> _Directions_
Output the data below exactly as it is, dropping the pictures from your copy.

> _Data for this exercise_
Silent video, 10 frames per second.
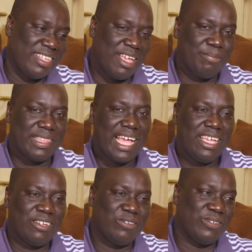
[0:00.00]
I'm
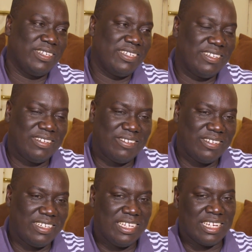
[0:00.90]
tired to
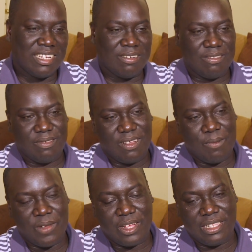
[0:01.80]
hear
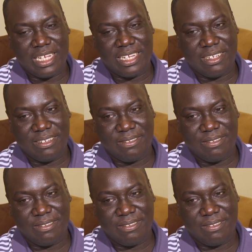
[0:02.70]
about that.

> _Answer to the problem_
Silent video, 10 frames per second.
[0:00.00]
I'm
[0:00.90]
tired to
[0:01.80]
hear
[0:02.70]
about that.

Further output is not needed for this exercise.